Can anyone recommend reliable builders on the Silver Coast?


----------



## robc (Jul 17, 2008)

Waxfoot said:


> Can anyone recommend reliable builders on the Silver Coast?


Simple answer is yes but as to whom that will depend on what the work involves?

If you can give more detail it would be useful.

Rob


----------



## Waxfoot (Jan 11, 2018)

Hi Rob,
Thanks for the response!
Got 2 bathrooms to be completely renovated, a wooden deck built and a lounge wall to be removed, extended and replace with glass. I will need a project registered with the council for the latter and that might take a few months. The bathrooms needs doing asap and I am in contact with a few companies but it's difficult to find good builders on short notice. There would be a few other jobs too but they are still in planning phase.
Best regards, Waldi


----------



## robc (Jul 17, 2008)

Waxfoot said:


> Hi Rob,
> Thanks for the response!
> Got 2 bathrooms to be completely renovated, a wooden deck built and a lounge wall to be removed, extended and replace with glass. I will need a project registered with the council for the latter and that might take a few months. The bathrooms needs doing asap and I am in contact with a few companies but it's difficult to find good builders on short notice. There would be a few other jobs too but they are still in planning phase.
> Best regards, Waldi


OK so I know a good project manager, she has plenty of contacts and speaks good English, I will send you a PM and then you can contact her and see if there is a "fit"

Rob


----------



## robc (Jul 17, 2008)

OK so you need a certain number of posts for PM's, iirc 5, then we can exchange information

Rob


----------



## LA. (Jun 10, 2017)

Hi,

Could you also send me the details of the Project Manager that you know.

Kind regards,
Louis


----------



## Waxfoot (Jan 11, 2018)

Hi Rob

Please excuse my ignorance but I did not catch that abreviation... I presume that you want to send me a personal message?


----------



## robc (Jul 17, 2008)

Waxfoot said:


> Hi Rob
> 
> Please excuse my ignorance but I did not catch that abreviation... I presume that you want to send me a personal message?

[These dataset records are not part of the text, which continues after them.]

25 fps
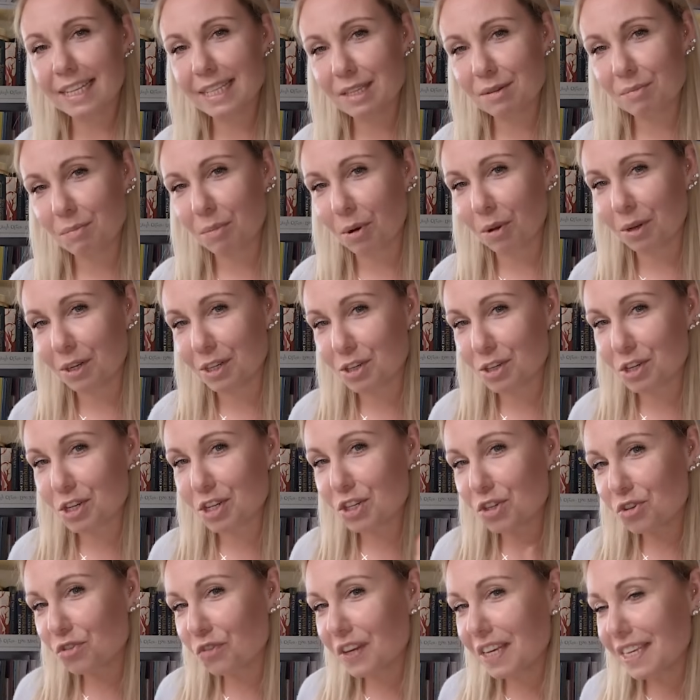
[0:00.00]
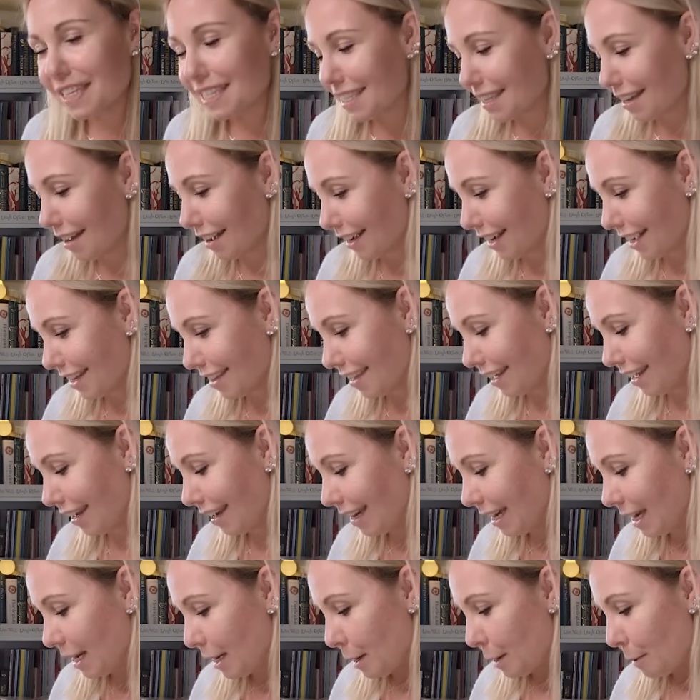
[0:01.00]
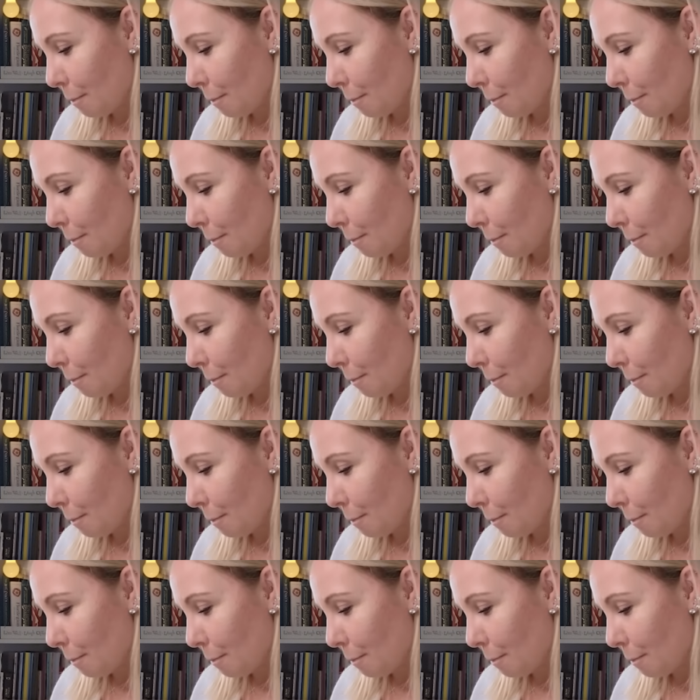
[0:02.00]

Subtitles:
it's in Polish. Świstak, I think.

Exactly that. I am not sure of the required number of posts but as soon as you get there I will send the information.

Rob


----------



## robc (Jul 17, 2008)

LA. said:


> Hi,
> 
> Could you also send me the details of the Project Manager that you know.
> 
> ...


Hi Louis
I can and will just as soon as the Personal Message for you has been met.
I think it is maybe 5 or 10 posts.............

Rob


----------